● Work request
Your task is to copy the data exactly while leaving out every picture.
===== Exercise input =====
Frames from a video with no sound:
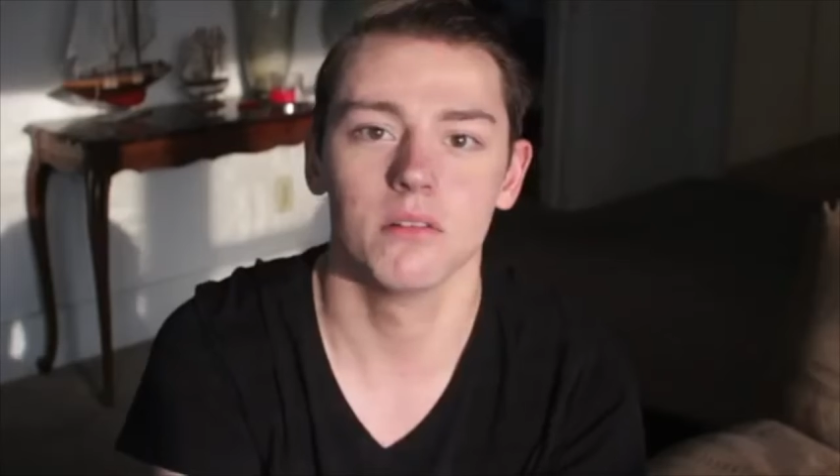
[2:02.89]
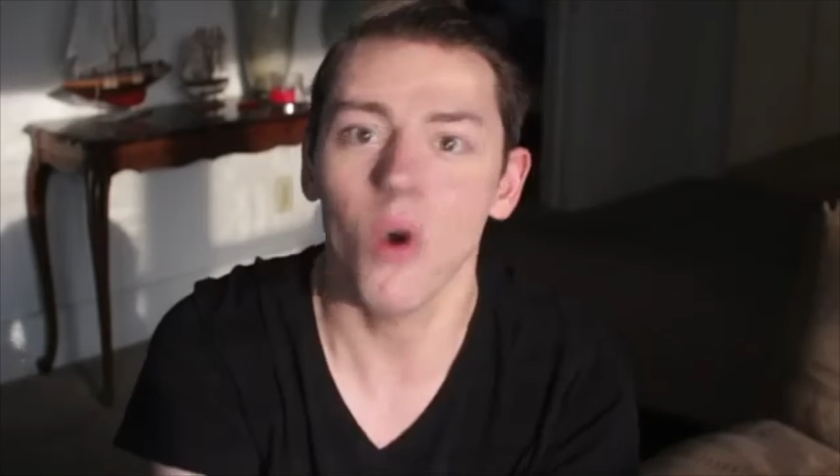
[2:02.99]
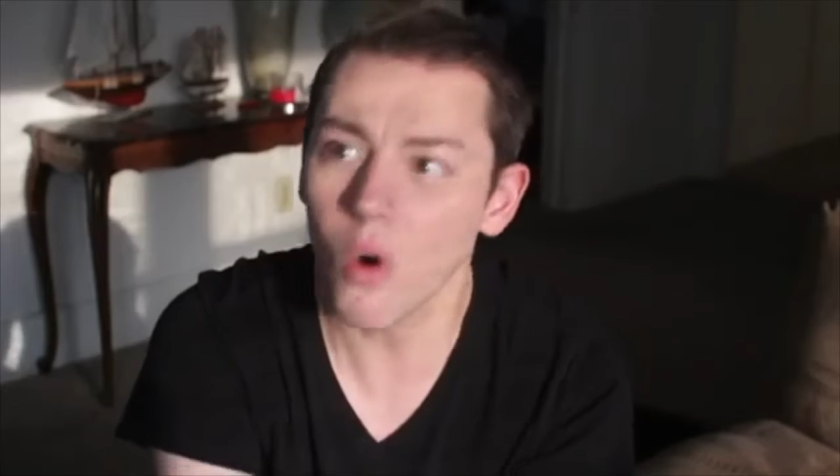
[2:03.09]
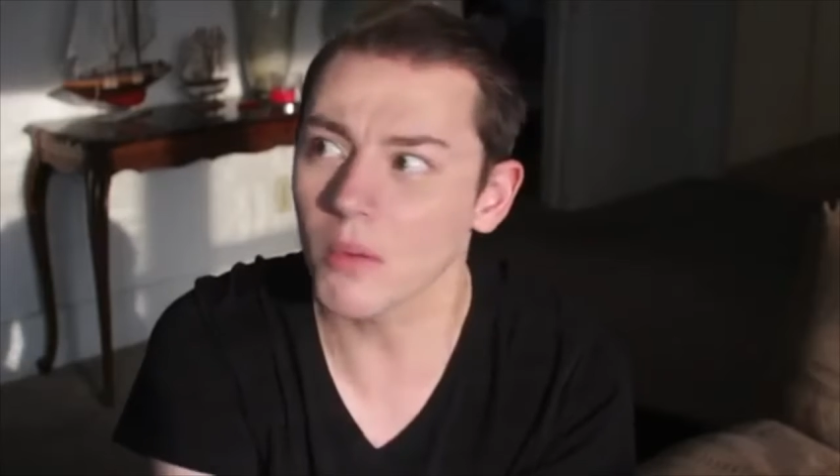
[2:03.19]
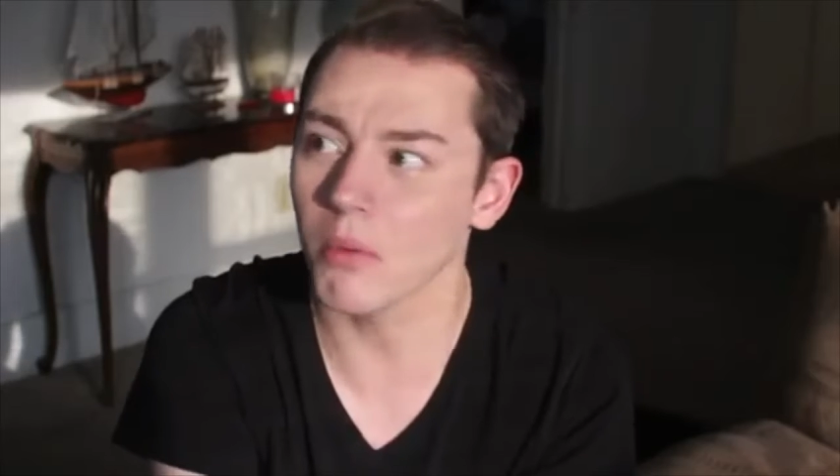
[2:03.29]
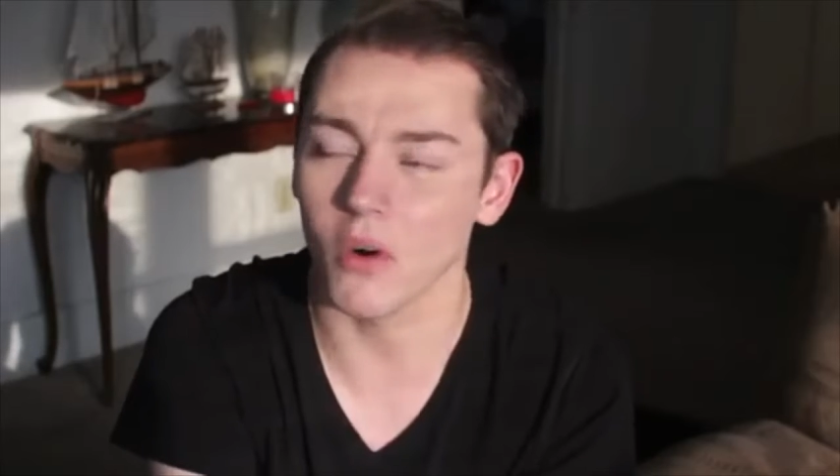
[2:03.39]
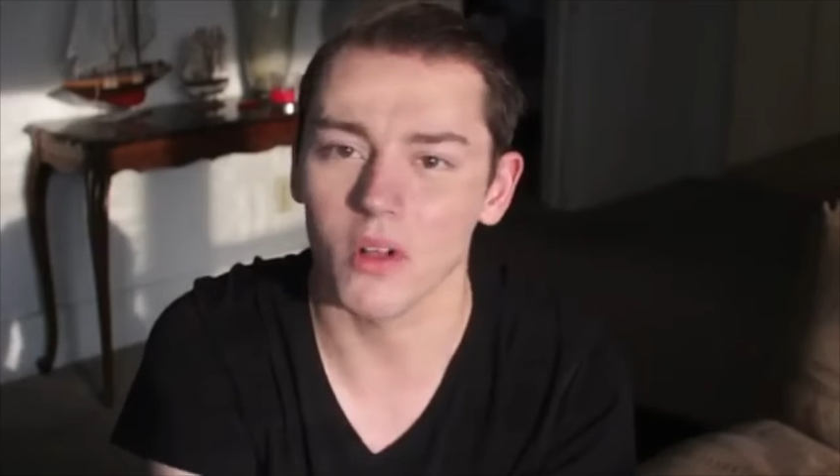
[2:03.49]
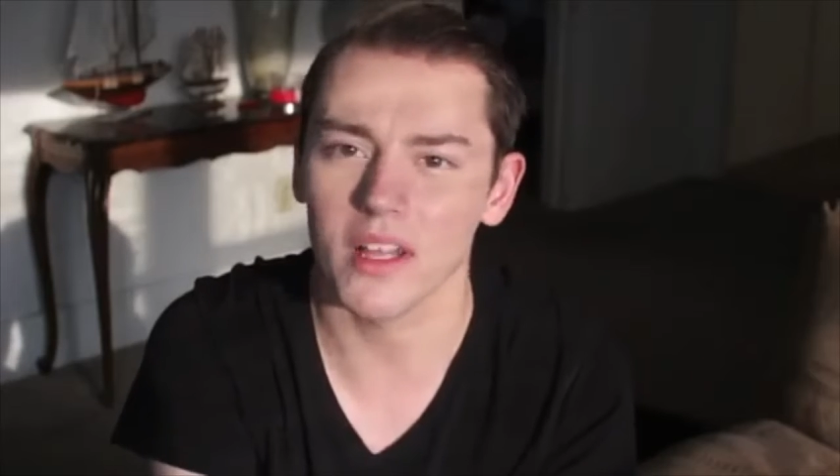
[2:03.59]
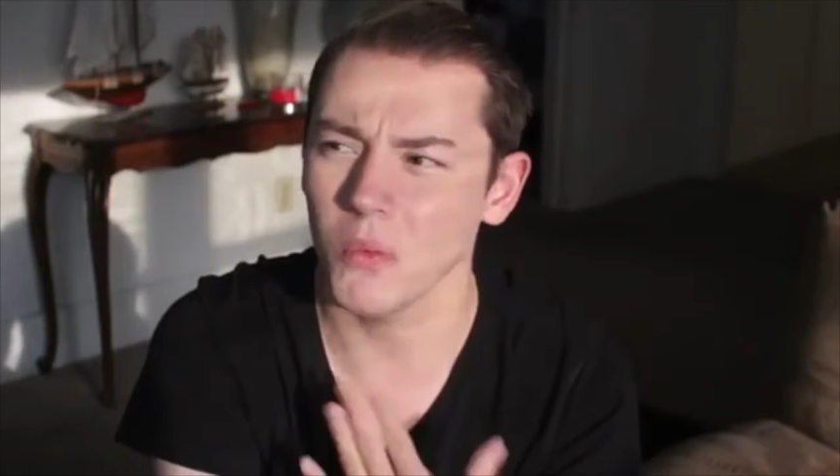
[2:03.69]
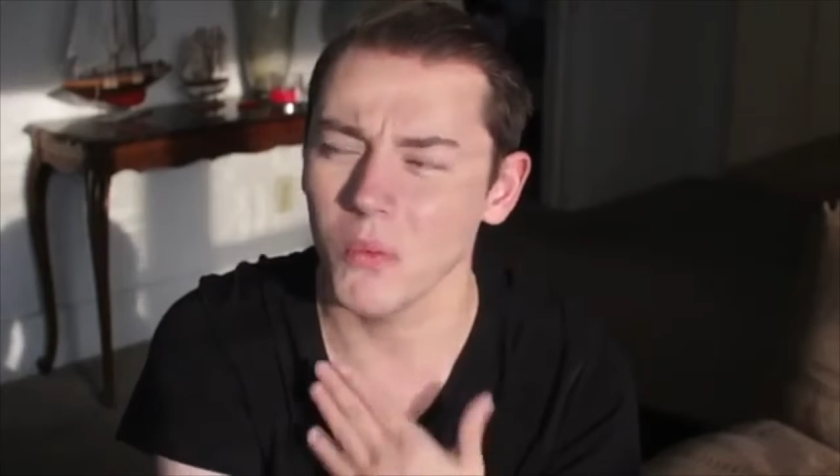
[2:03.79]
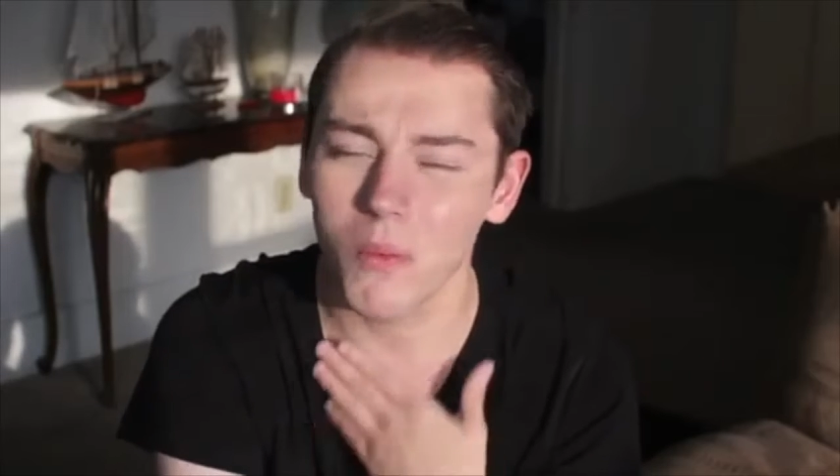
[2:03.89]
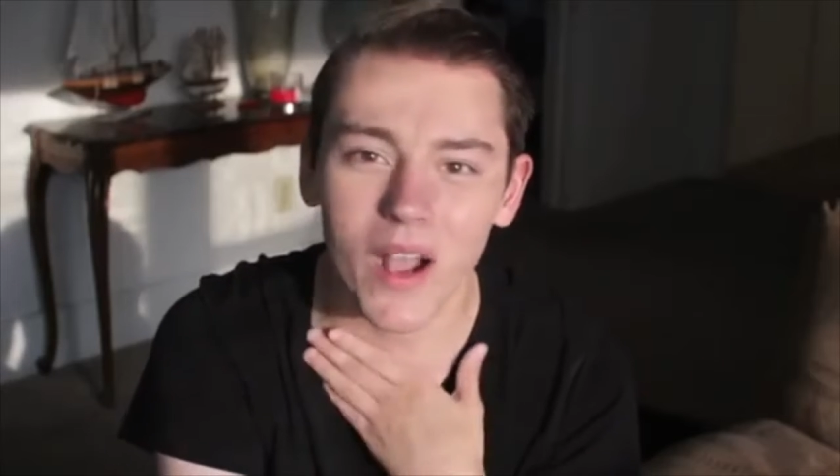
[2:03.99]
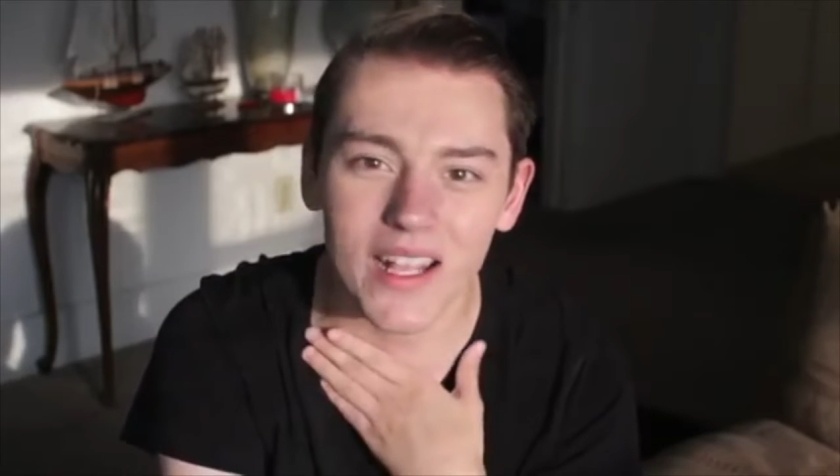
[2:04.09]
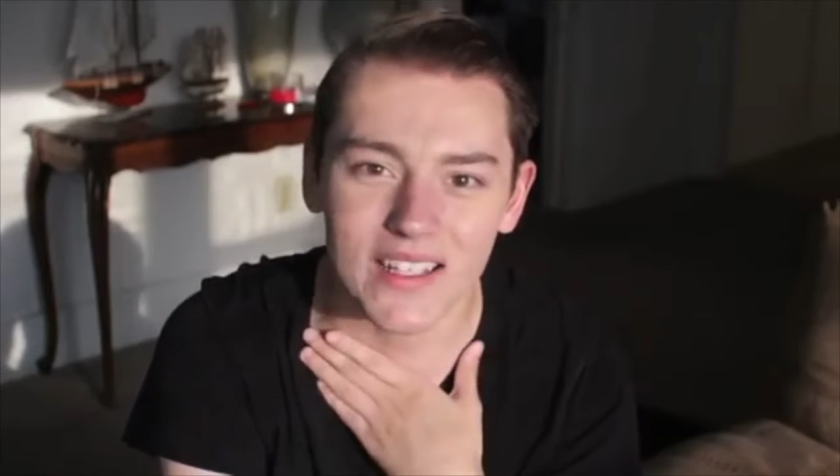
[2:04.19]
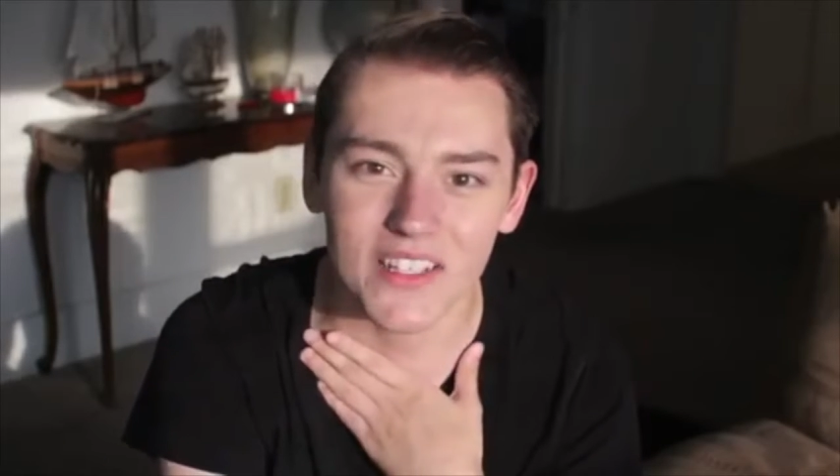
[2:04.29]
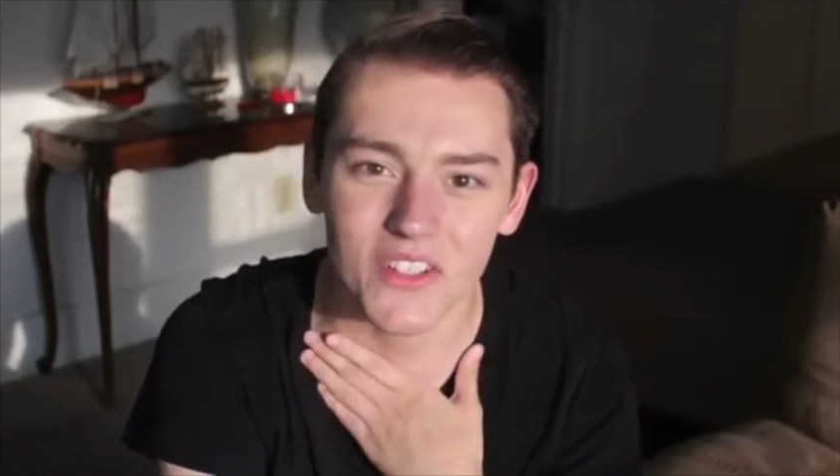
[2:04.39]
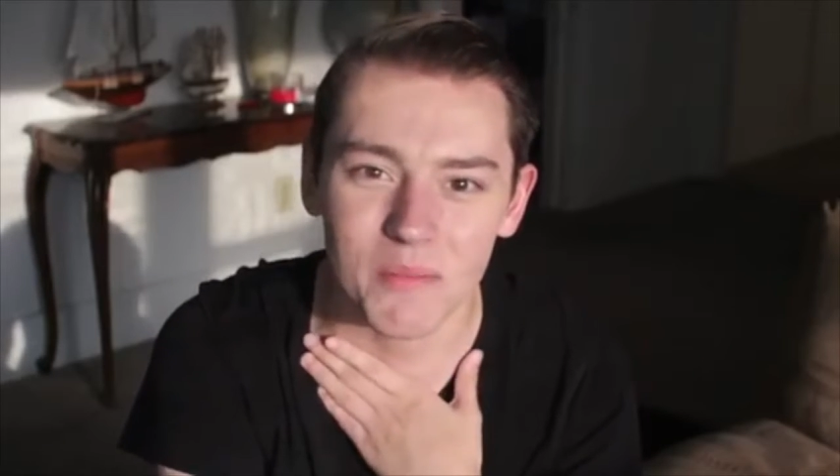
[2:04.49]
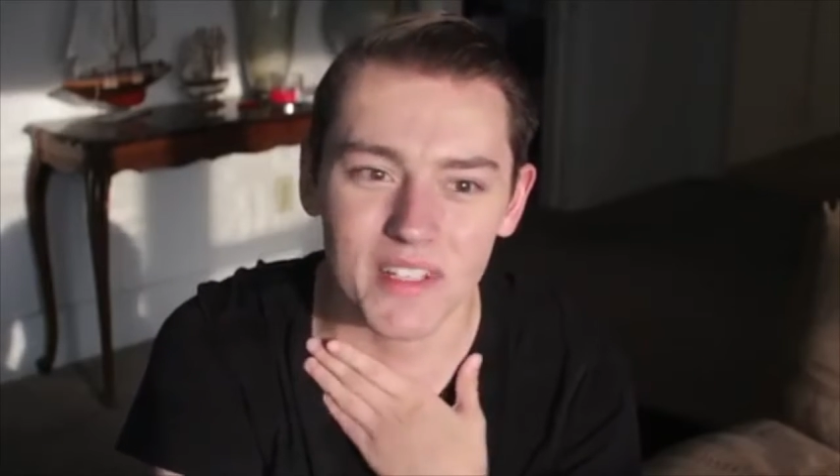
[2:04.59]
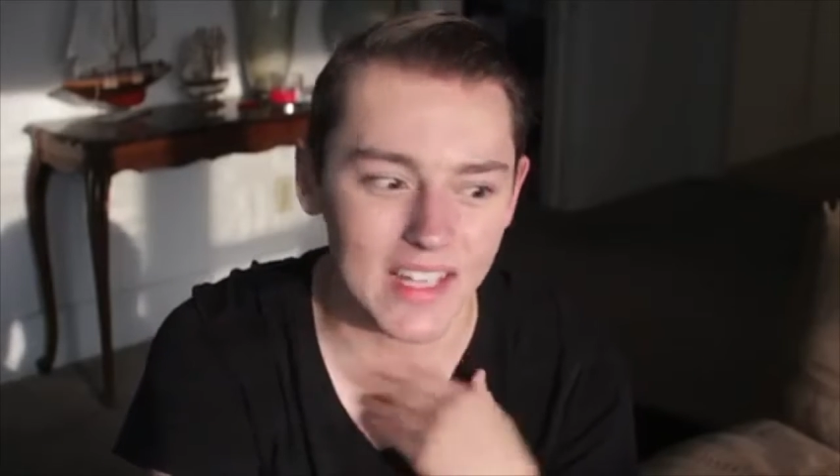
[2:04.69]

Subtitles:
Horrible. Like what? You know what I mean?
=====
● Result of the exercise
Frames from a video with no sound:
[2:02.89]
[2:02.99]
[2:03.09]
[2:03.19]
[2:03.29]
[2:03.39]
[2:03.49]
[2:03.59]
[2:03.69]
[2:03.79]
[2:03.89]
[2:03.99]
[2:04.09]
[2:04.19]
[2:04.29]
[2:04.39]
[2:04.49]
[2:04.59]
[2:04.69]

Subtitles:
Horrible. Like what? You know what I mean?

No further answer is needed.